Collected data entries
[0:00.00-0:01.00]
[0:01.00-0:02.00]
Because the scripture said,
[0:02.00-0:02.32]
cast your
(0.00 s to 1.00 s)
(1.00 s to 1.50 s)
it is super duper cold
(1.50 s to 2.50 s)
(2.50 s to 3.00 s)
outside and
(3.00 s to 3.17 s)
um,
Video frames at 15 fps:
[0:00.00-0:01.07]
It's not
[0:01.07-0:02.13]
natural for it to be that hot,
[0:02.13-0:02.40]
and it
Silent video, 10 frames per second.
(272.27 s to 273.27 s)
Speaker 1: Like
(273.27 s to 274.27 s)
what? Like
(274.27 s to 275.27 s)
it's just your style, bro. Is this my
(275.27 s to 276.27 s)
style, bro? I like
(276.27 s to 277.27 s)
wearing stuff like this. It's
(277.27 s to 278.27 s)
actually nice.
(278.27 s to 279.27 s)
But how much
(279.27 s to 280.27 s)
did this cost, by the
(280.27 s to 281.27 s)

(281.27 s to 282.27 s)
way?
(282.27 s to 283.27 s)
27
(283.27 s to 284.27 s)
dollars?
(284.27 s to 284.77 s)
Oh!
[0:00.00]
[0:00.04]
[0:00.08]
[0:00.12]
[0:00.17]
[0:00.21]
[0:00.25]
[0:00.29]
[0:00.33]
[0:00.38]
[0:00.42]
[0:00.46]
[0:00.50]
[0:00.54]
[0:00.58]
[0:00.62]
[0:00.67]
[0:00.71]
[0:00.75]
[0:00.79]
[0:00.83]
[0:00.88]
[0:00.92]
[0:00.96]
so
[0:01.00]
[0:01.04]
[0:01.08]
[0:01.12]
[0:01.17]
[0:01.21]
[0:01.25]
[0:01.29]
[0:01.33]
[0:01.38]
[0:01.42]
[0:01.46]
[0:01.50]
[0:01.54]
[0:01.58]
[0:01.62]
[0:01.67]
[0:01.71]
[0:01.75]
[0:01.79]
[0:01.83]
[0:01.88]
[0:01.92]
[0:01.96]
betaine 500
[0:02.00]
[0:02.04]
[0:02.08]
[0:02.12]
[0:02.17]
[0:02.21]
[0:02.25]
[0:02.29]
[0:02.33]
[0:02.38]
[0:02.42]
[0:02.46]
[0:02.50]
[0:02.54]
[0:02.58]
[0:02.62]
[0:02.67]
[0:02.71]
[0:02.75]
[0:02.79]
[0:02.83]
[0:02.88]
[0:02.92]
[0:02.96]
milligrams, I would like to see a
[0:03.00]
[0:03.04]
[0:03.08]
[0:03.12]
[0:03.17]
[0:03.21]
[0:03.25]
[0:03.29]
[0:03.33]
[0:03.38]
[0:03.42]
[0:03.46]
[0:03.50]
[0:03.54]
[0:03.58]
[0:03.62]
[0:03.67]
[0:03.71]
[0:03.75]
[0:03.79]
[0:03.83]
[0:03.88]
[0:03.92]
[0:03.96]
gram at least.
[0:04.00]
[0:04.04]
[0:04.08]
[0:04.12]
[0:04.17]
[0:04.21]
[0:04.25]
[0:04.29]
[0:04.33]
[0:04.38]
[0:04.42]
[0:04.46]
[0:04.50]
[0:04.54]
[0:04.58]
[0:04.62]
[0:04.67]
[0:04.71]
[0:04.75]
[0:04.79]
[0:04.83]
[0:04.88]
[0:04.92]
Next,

Work instructions:
Tell how many lines of the data above include the string "frames", with no other text in the answer.

Exercise response:
2